A few years ago my school bought a Rapman 3.1 from bfb. After it was constructed they quickly realised that the print wasn't that good and so it was neglected in the corner. When we found it we had to repair many things on it and we also decided to upgrade it with a heated bed. We searched for a good solution but with no avail. This guide will show you step by step the construction of our heated bed and hopefully you can make one too.
Step 1: Optional - Housing for Arduino
What we first did was to create a housing for the micro controller (arduino). We used laser cut acrylic to create this housing and stuck it all together with tensol. This part is just for aesthetics but I highly recommend it to limit the risk of short circuits from open connections as the arduino is quite sensitive. Also it makes everything neater and makes sure that the wires don't interfere with the printer.
Step 2: The Print Bed
In order to create a heated bed for abs we needed to duplicate the acrylic print bed provided but in aluminium as acrylic isn't a good conductor of heat when compared to aluminium. We traced out the shape of the old bed with a scorer and made the big cuts using a guillotine. We use multiple drill bits to create the inner and outer holes and then filed the rest off to give a smooth finish. Next we covered the top with Kapton tape so the abs would stick easier and also to get the top nice and smooth. Lastly we used the thermal adhesive to stick the resistors and temperature sensor to the back of the aluminium taking care to space the resistors out evenly.
Step 3: Supplying the Power
We managed to find an old computer in the depths of the ICT basement and so we took out the psu out of it. In order to switch the power supply on we found the green wire and the corresponding black wire( normally the one next to it) on the main motherboard plug and we attached a small toggle switch to prevent it being switch on by accident. Next we took the molex connector (the one pugged into either your hard drive or optical drive. It's normally a translucent white) and used both the 12v line (the yellow and the agacent black wire) to power the resistors and the 5v line ( the other red and black wires) to power the arduino/micro controller. We finally connecting both grounds together.
Step 4: Arduino/micro Controller
We used an arduino to control the whole bed.
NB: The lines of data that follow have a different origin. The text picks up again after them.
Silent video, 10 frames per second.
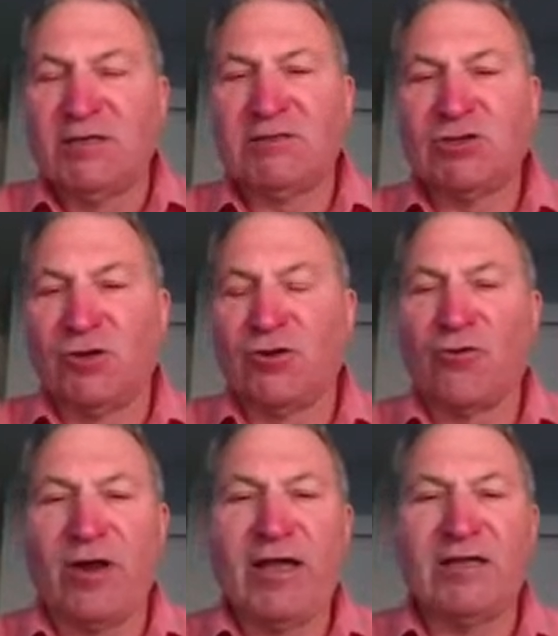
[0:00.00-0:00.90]
So the
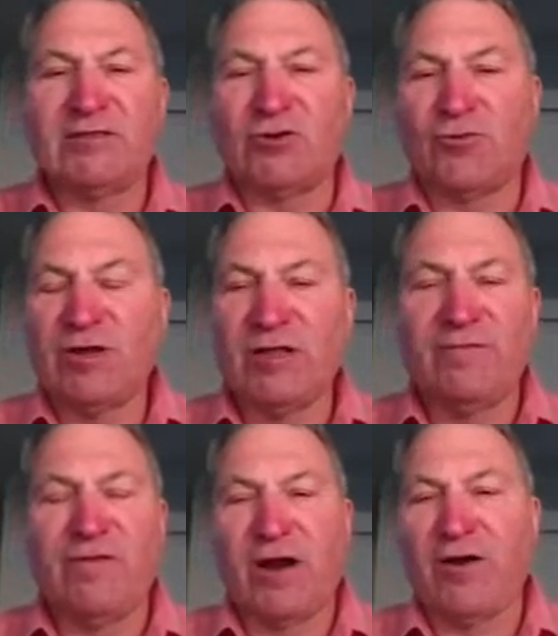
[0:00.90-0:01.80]
grades are
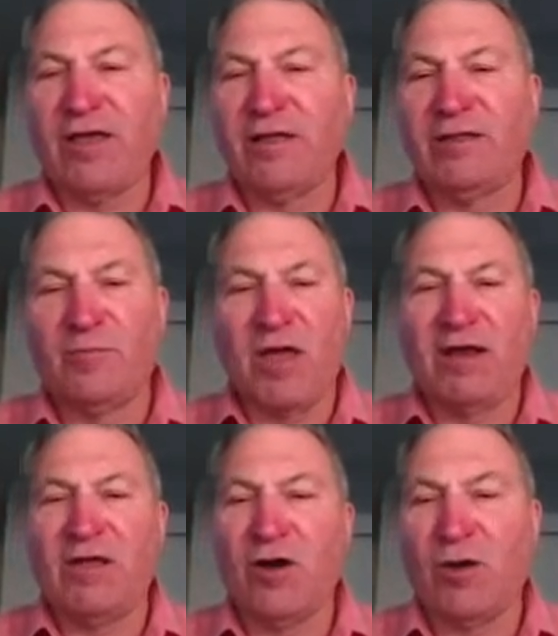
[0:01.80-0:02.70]
really vary
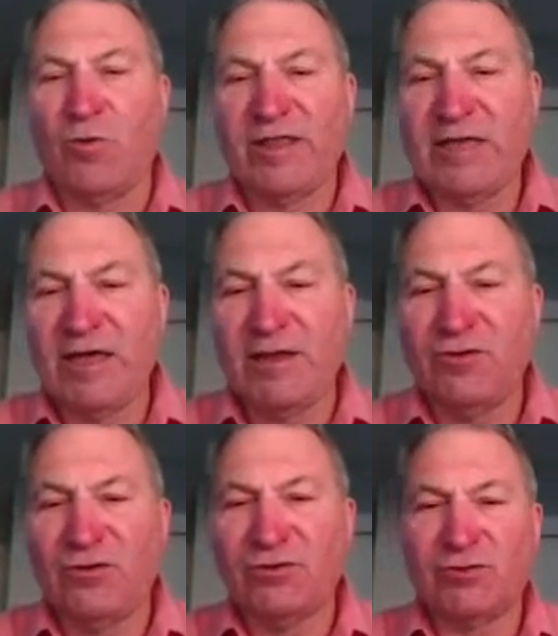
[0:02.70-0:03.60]
depending on what the
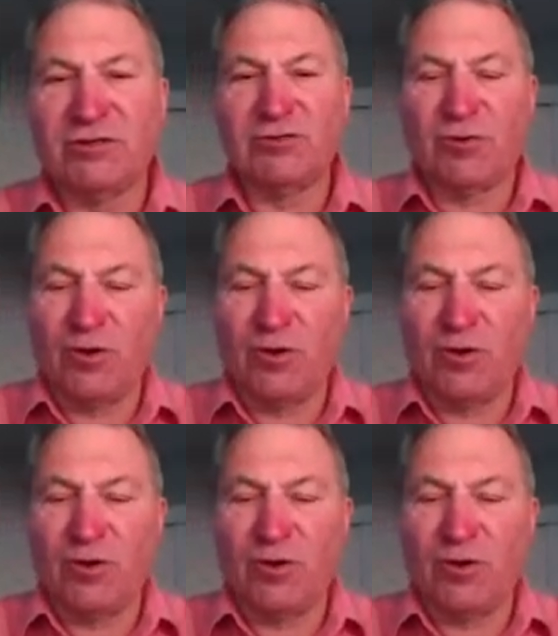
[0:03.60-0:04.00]
end user is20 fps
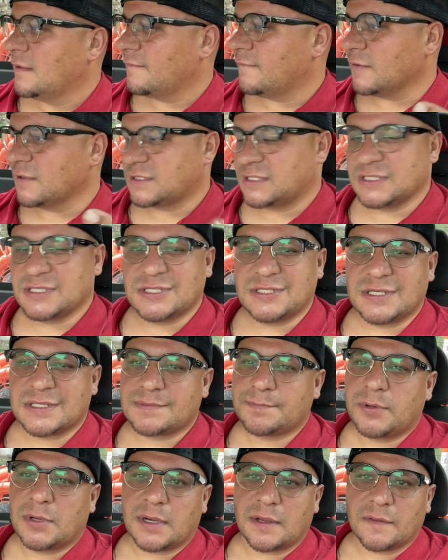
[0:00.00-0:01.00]
versus
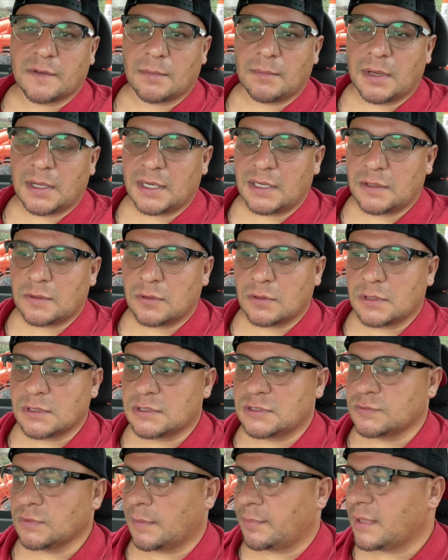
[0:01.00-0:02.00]
just putting their money
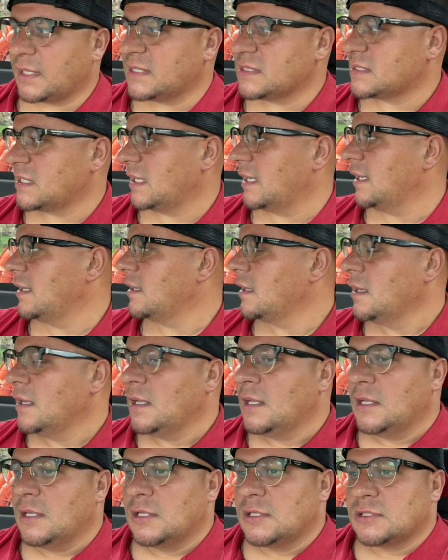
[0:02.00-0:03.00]
towards replacing it.
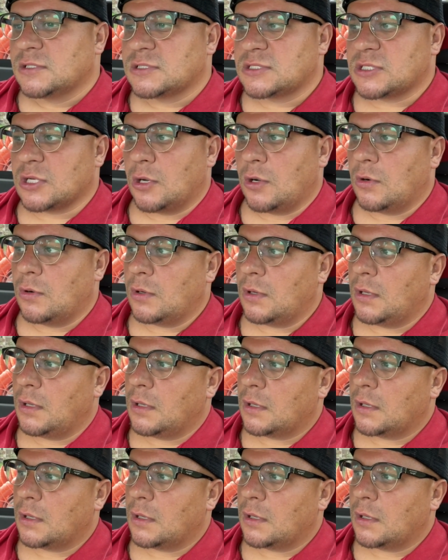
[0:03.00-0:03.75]
So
We hooked up the temperature sensor(tmp36) to 5v, gnd and A0. The two Leds were hooked up to pins 11,12 and to gnd and the switch was hooked up to 5v, pin13 and gnd with a pull down resistor on the signal line. Finally we hooked up the relay shield to 5v, gnd and pin 10.
Now for the programming...
In essence what's happening is that the arduino is turning on the heated bed until the temperature reaches a certain point (for pla:~60c for abs:~110c) then it will switch off the resistors until the temperature goes too low then it will switch the resistors back on.
If temp >110
Turn resistor off
Turn resistor on
The switch on the interface would switch the heating process on and the LEDs one would show if the arduino was on while the other would show whether it was ready to be printed on ( it had reached its target temperature).
Step 5: Final Results
Now here's one we prepared earlier :p
But on a serious note the bed worked really well and it improve the print by a mile.
Finally I would recommend this project for any budding enthusiast as its a fairly simple project only needing a few skills and although we had access to the schools machines e.g a laser cutter, remember this is a guide not a rule book you can do it anyway you like.